In terms of ability, Kemboy probably stands above all staying chasers in the current crop, but the phrase horses for courses - or horses not for courses in this instance - applies to Kemboy, who just doesn't seem compatible with Cheltenham's chase track, as evidenced by three blundering attempts around there, in a JLT and two Gold Cups.
He's more assured when he can bully small fields, highlighted by the 5-runner Irish Gold Cup on his latest start, a world away from what would await him at Cheltenham, and an alternative entry in the Stayers' Hurdle is in itself some admission of incompatibility.
Minella Indo
It's a price thing with Minella Indo, because there was good reason why he was favourite for the races won by A Plus Tard and Kemboy, in which he blotted his copybook not once but twice, but are his realigned odds for the Gold Cup - as big as 16/1 - an over-reaction? That's the burning question.
Think back to the RSA, when Minella Indo looked a better horse than Champ for 99 per cent of the race (though admittedly so did Allaho), before he started this season so purposefully with back-to-back wins that put him towards the top of the best of the rest betting for the Gold Cup.
You have to be forgiving about Leopardstown the last twice, but the former was an uncharacteristic fall and the latter was when dancing to Kemboy's tune; and all the reasons why Kemboy isn't so good a fit for the Gold Cup are the same reasons why Minella Indo still might be.
Native River
The 2018 Gold Cup winner who still has fire in his belly. In fact, in terms of weights and measures, Native River's win in the Cotswold Chase (rearranged at Sandown) was about as good a performance as we've seen in the staying division this season, in stringing out Bristol De Mai and Santini amongst others.
However, that scenario - of heavy ground at Sandown and taking charge around halfway - was the perfect playground for Native River, and to have any chance at Cheltenham he'll need the rain and plenty of it, which is most unlikely according to forecasts.
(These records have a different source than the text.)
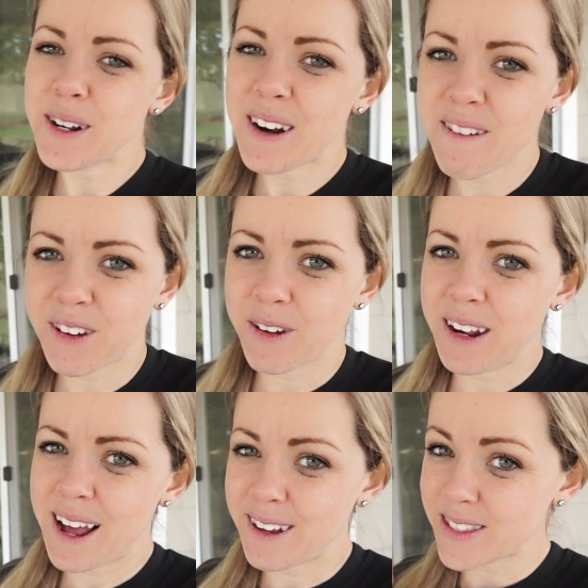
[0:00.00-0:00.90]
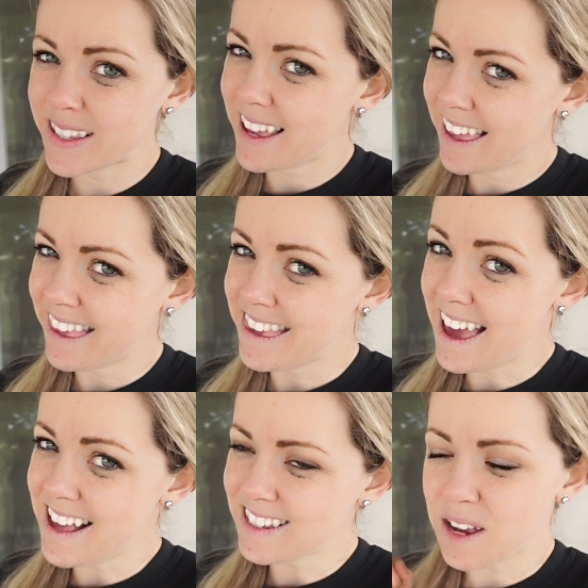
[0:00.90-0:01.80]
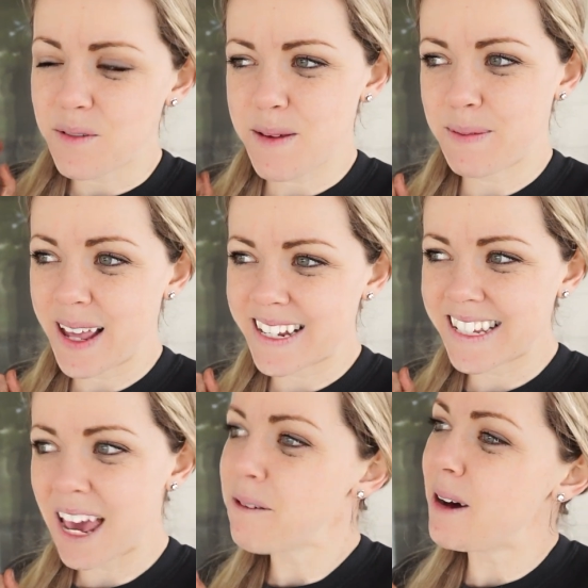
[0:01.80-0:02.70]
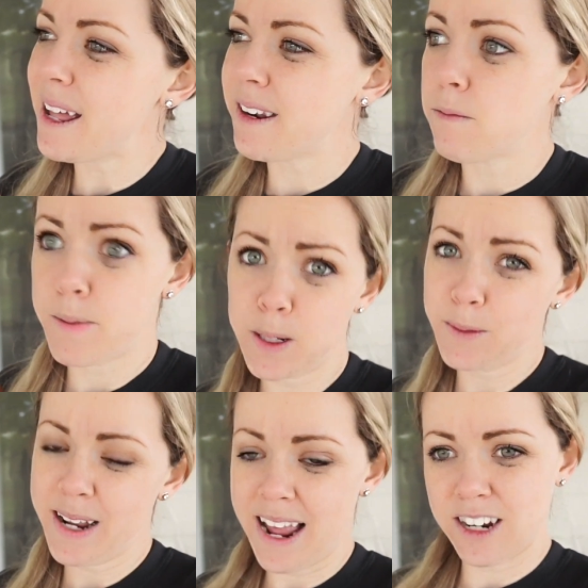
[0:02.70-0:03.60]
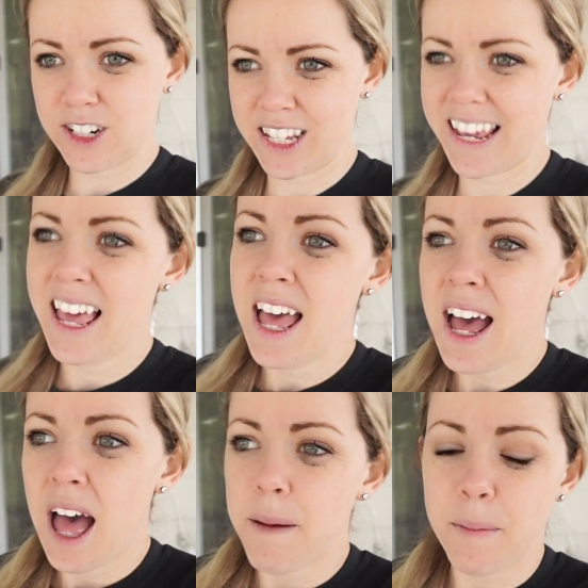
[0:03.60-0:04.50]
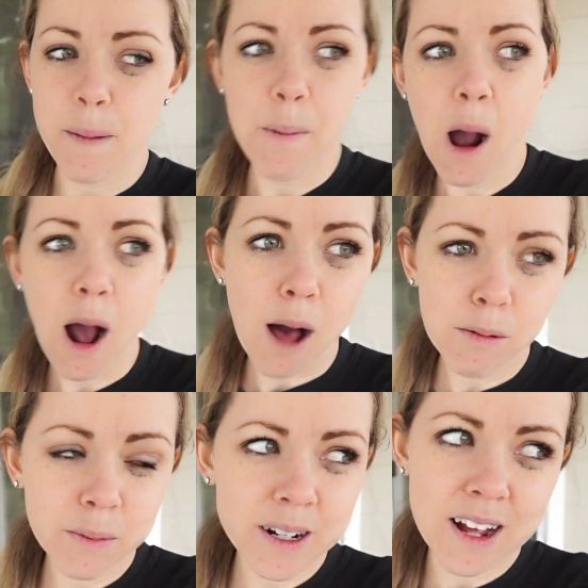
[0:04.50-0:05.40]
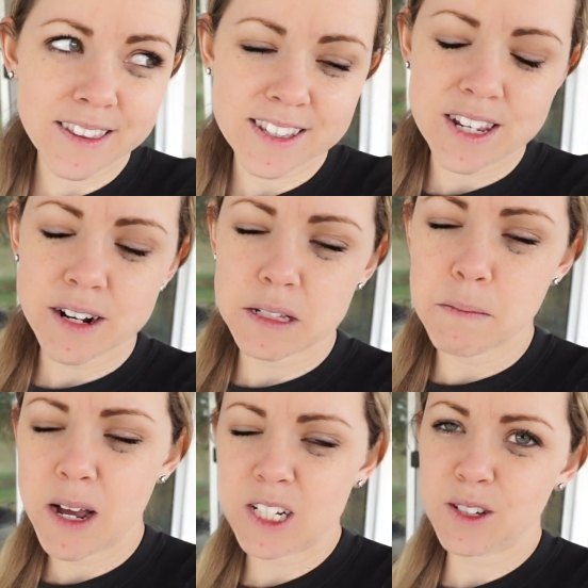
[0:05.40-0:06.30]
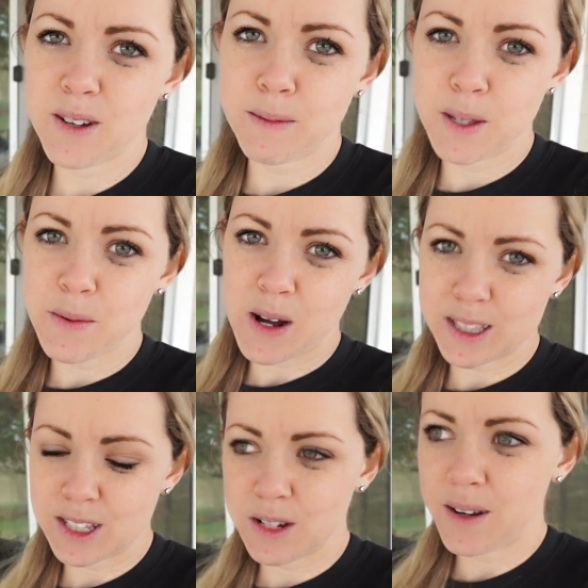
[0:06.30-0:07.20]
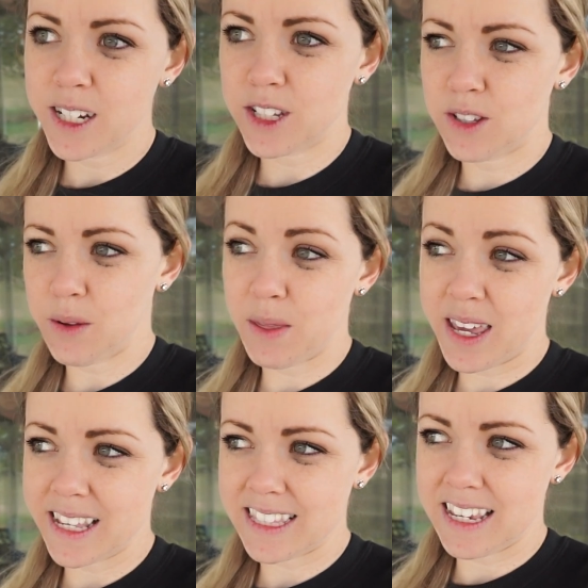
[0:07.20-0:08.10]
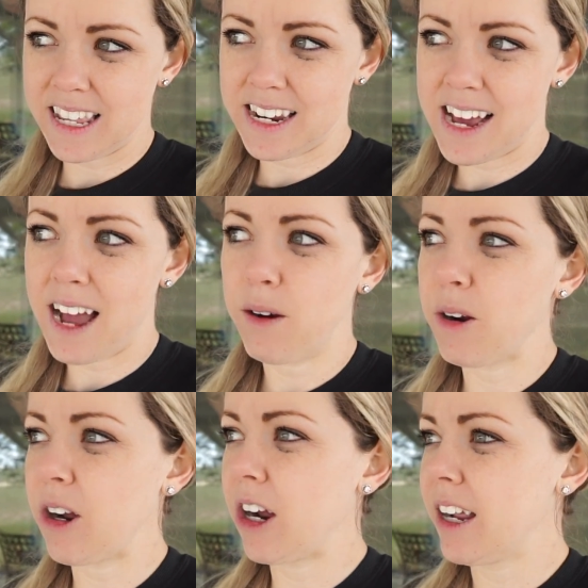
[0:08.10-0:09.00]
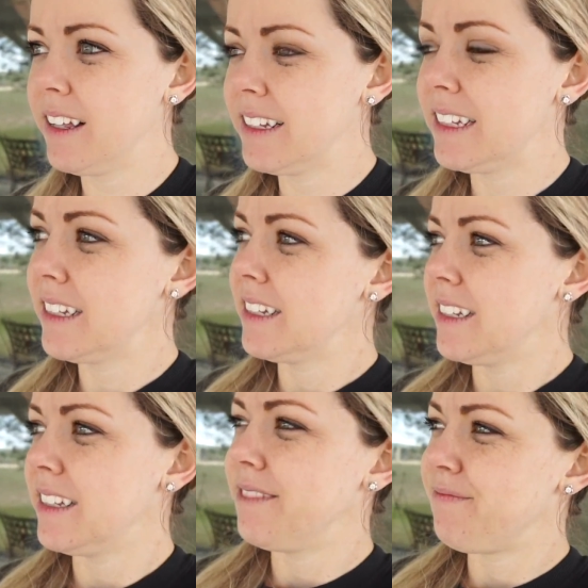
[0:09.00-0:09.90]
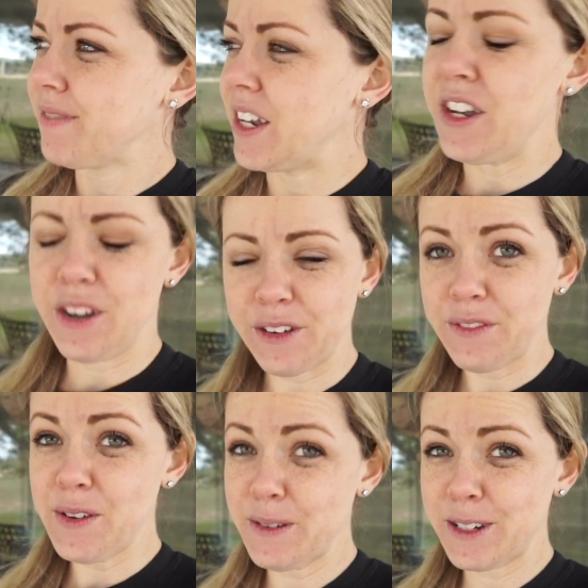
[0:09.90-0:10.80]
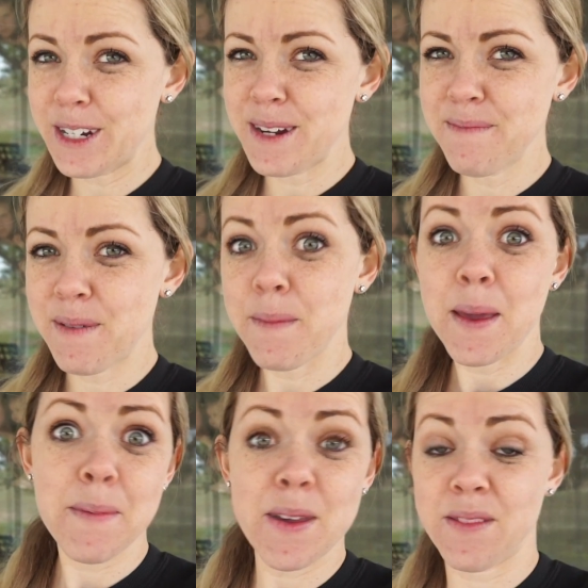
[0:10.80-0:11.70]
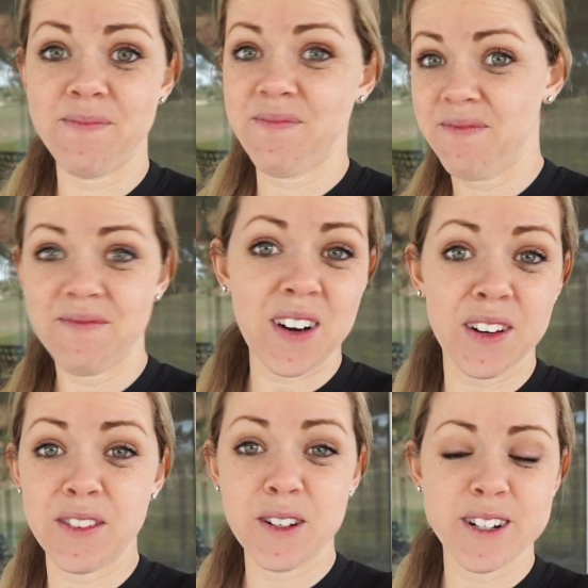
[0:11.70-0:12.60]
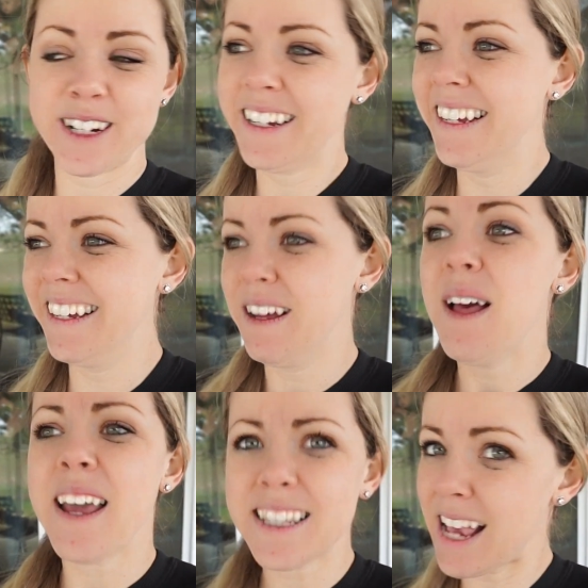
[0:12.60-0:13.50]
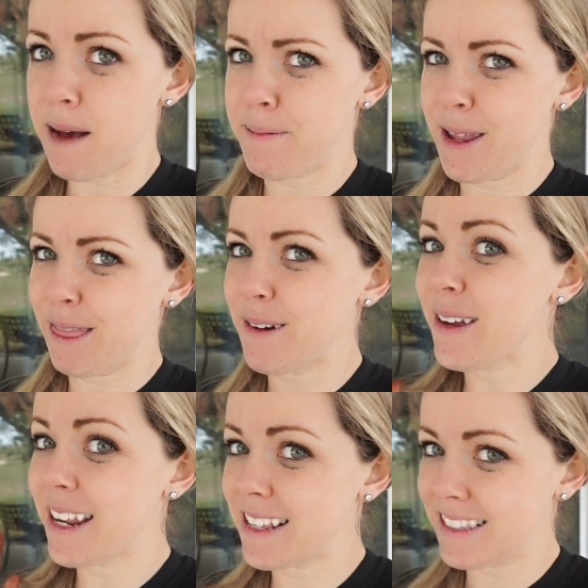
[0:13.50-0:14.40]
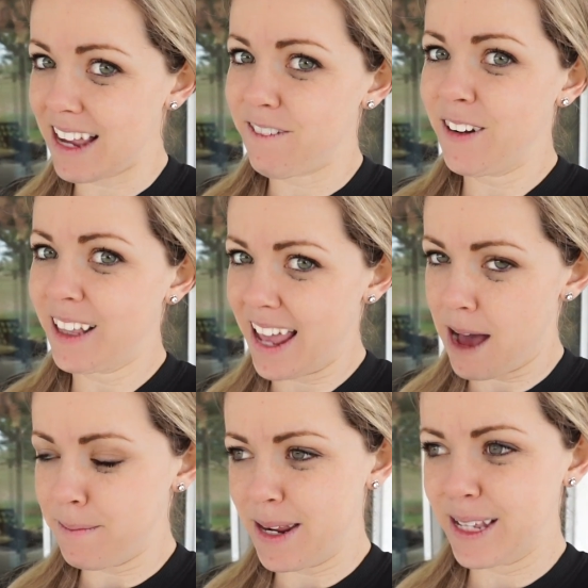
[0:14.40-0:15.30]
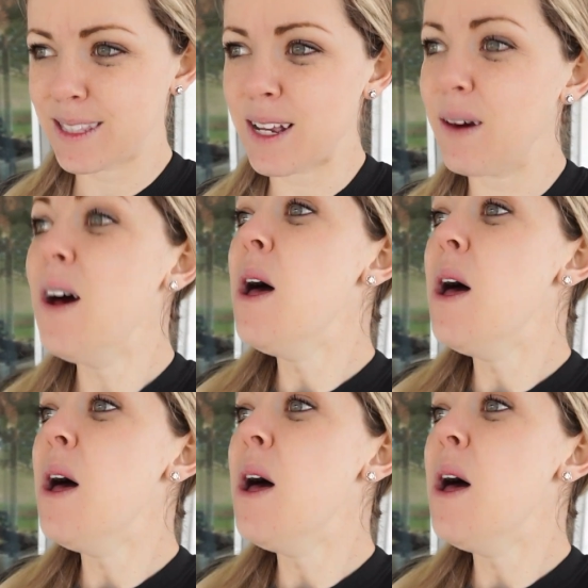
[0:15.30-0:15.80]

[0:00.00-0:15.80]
don't have a greenhouse yet. We plan to get one, build one actually, but probably not this year as much as Ramsey wants to. I just don't think it's in our near future, but maybe in far future. It's happening though. It is definitely happening. So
He'll be in the firing line from the outset, but his role is more of kingmaker than king himself, against the younger legs, under the probable conditions.
Royale Pagaille
To retrace the steps that have brought him to the brink of chasing's blue riband, you've got to go left, then left again, and another left at the end. To say that Royale Pagaille has come from left field is an understatement.
But there's no fluke about it. From finishing last in a pair of small-field novices last season, Royal Pagaille hasn't looked back, steamrollering through a novice and two handicaps in striking style, increasingly impressive, though two of those wins came on Haydock's heavy ground which can be a law unto itself.
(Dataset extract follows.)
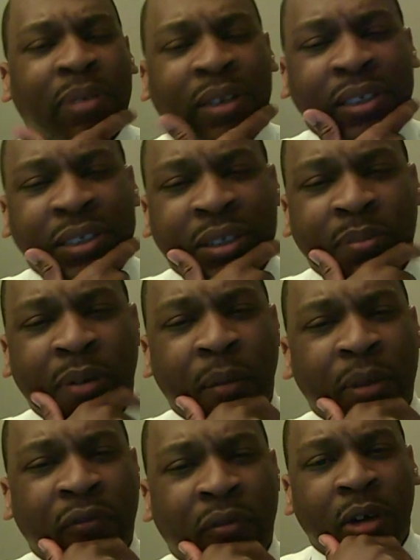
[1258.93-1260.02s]
Police
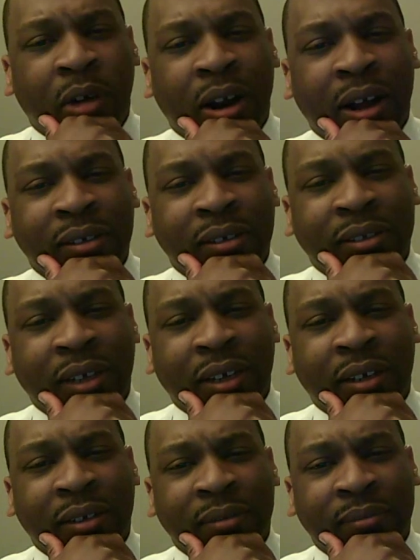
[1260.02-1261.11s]
Department, what I understand,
In the Gold Cup field, he's the hardest horse to weigh up, and therefore price up, but there are only three horses ahead of him in the betting, so there's a price to pay to find out if he belongs in this higher class, on top of the question of better ground for a horse who moves through the mud so well.
True, none of Santini's races this campaign have plugged into what his strengths are, but there's barely been a flash of the beast within, making it a leap of faith to expect a transformation in the Gold Cup, even at inflated odds compared to his position in the market for much of the season.
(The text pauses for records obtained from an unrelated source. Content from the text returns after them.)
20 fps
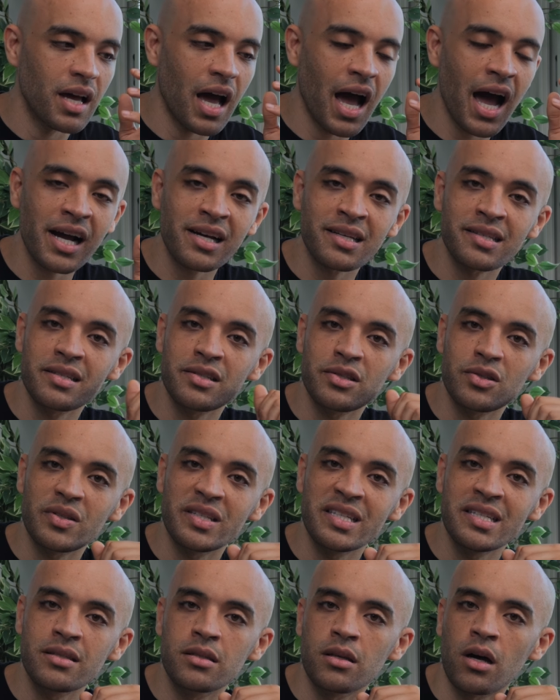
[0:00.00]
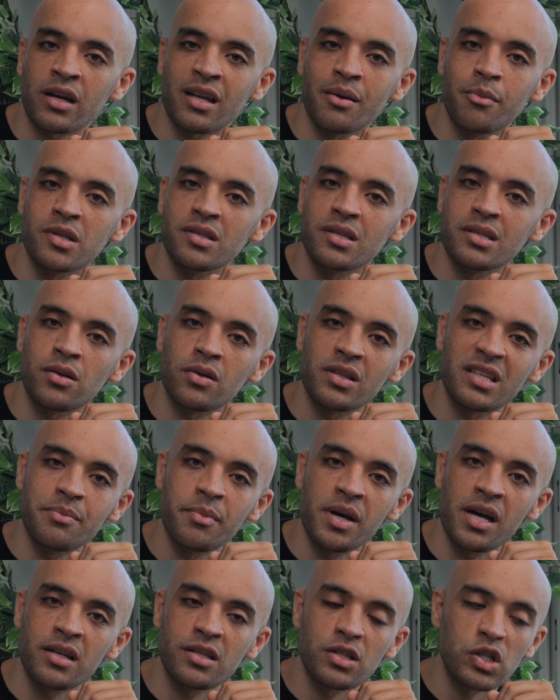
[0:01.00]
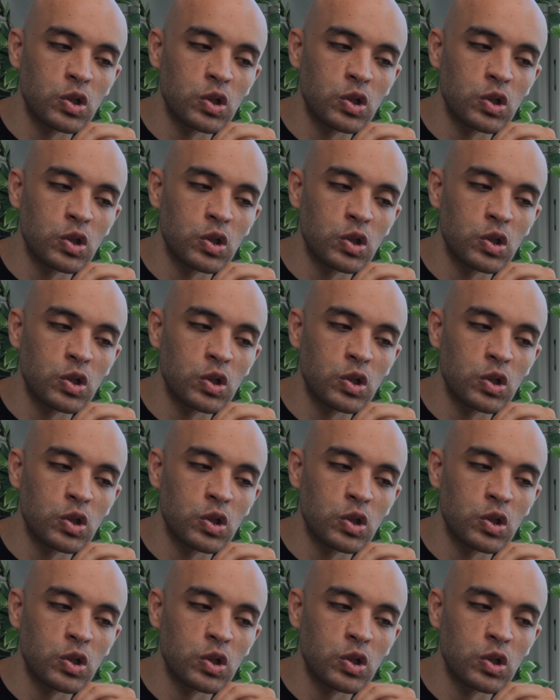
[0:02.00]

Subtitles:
access to these documents is on demand,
Coming back to Cheltenham may well stimulate him, and there's sterner headgear to deploy (other than his usual cheekpieces), but it's all a matter of hope, now that the hype has subsided.
JAMIE LYNCH'S VERDICT
Status quo is the tagline for the Gold Cup, as things haven't changed considerably through the season and, as such, Al Boum Photo is still in pole position for a 'threepeat'. But his standard isn't that high, and the two younger pretenders who, at the start of the season, looked the likeliest to surpass him were Champ and Minella Indo, who are both still on the scene, without things having gone smoothly for either. A couple of failures reduce rather than remove the chances of MINELLA INDO hitting new heights in the Gold Cup, and therefore he's the appealing one at the prices.